Connie loved her family. Her sister Joyce, her sister-in-law Jean, and her brother Terry shared many adventures and much love. She spoke of her sister, Celeste. Connie’s nephews and nieces and cousins enriched and enlarged her world and gave her much happiness.
The Hound of Heaven and Psalm 139 have much in common about how impossible it is to hide from God, even when one imagines, in error, that God will demand too much. Thompson and the psalmist both end, however, with a realization of the enormity of God’s love. Perhaps these last lines of The Hound of Heaven relate to Connie’s experience of that love and of her surrender to that love many times in her life and in her last days. God says to Connie:
All which thy child’s mistake
fancies as lost, I have stored for thee at home:
Rise clasp My Hand, and come!
Ah, fondest, blindest, weakest,
I am He Whom thou seekest!
Connie chose these words from St. Paul to the Romans because she believed in them with all her heart.
For if we have been united with him in a death like his,
we shall certainly be united with him in a resurrection like his.
Do not be afraid. Resurrexit sicut dixit!
Go now in peace, Connie.
Funeral Arrangements for August 28, 2021:
Viewing: 10:00 a.m.
Funeral Liturgy: 10:30 a.m. Redeemer Sisters’ Chapel
Interment following the Mass
Sister Constance (Connie) Marie Welsh, GNSH, 84, died August 21, 2021 at St. Joseph’s Manor in the 67th year of her religious life. Constance was born in Philadelphia, PA October 3, 1936 to James and Mary (O’Connell) Welsh. In addition to her religious family she is survived by her sister Celeste Gross, sister-in-law Jean Welsh, and nieces and nephews.
She attended St. Catherine of Siena and Holy Angels elementary schools in Philadelphia, graduating from St. Hubert’s High School in 1954. She earned her Bachelor of Science degree in Education from D’Youville College, Buffalo, NY, and studied in 1978-79 at Catholic University, Washington, DC.

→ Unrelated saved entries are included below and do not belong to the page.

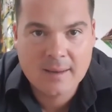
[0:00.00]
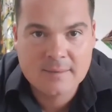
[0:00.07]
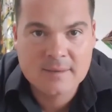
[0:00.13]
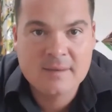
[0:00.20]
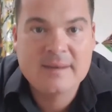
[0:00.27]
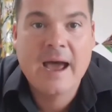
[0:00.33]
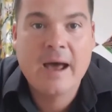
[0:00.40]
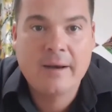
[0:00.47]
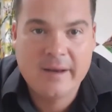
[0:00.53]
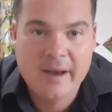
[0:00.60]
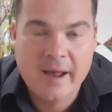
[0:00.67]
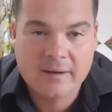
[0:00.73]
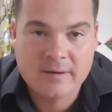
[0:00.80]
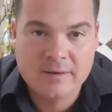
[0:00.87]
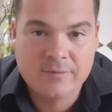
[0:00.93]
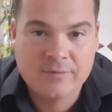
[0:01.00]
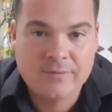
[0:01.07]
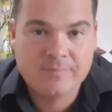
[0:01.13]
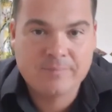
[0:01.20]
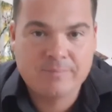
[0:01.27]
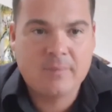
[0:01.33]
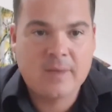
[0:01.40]
down an octave.
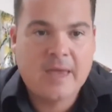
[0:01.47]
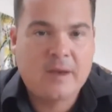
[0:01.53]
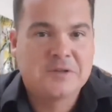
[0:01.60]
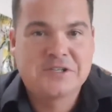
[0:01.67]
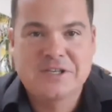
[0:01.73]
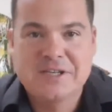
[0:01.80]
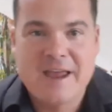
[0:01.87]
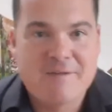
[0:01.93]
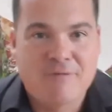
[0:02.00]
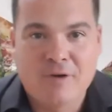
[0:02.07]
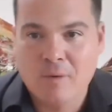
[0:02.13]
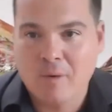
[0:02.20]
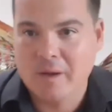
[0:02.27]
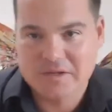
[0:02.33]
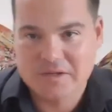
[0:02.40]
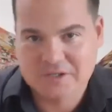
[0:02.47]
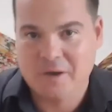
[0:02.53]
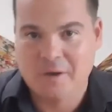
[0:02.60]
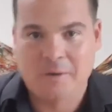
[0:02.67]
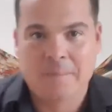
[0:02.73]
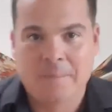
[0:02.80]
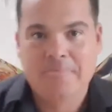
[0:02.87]
I don't see everyone,
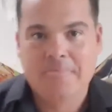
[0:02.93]
so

Sister entered the Grey Nuns of the Sacred Heart on September 8, 1954, and made her final profession of vows on August 24,1960. She taught in parochial schools in New York, Jackson Heights (St. Joan of Arc 1957-59), Corona (St. Leo 1962-64), and Blessed Sacrament (1964-69), and in Lowell, MA (Immaculate Conception 1959-60), Paoli, PA (St. Norbert 1960-62), Melrose Park, PA (St. Ann’s Hall 1969-72) and Yardley, PA (GNA 1972-78, 79-81). Sister also taught at St. Norbert parish 1981-1985 in Lima, Peru, South America.
After years in the field of elementary education Sister Connie became Groundskeeper at the Motherhouse in Yardley; a position in which she found much satisfaction, and in which she continued for 14 years until her retirement in 2001. She enjoyed immersing herself in the liturgical intricacies as they developed in the church after Vatican II. Her passions were the challenge of truth, growth, and the love of the Word of God. Sister leaves a legacy of a free spirit who brought laughter, provoked thought, and enjoyed life.

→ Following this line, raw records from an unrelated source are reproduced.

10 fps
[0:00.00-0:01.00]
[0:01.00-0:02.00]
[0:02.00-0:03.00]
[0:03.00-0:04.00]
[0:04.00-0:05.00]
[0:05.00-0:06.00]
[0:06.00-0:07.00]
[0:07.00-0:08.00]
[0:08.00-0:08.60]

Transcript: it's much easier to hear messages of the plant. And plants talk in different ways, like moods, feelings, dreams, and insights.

A viewing will be held at 10:00 a.m. on August 28, 2021 in the Redeemer Sisters Chapel 521 Moredon Road, Huntingdon Valley, PA 19006; funeral Mass will follow at 10:30 a.m. Burial in Resurrection Cemetery, Bensalem, PA.
Donations in her memory will be gratefully received by the Grey Nuns of the Sacred Heart. Donations may be made online to the Grey Nuns of the Sacred Heart, or by mail at the following address:14500 Bustleton Avenue, Philadelphia, PA 19116-1188.
Services arranged by Beck-Givnish Funeral Homes, Inc.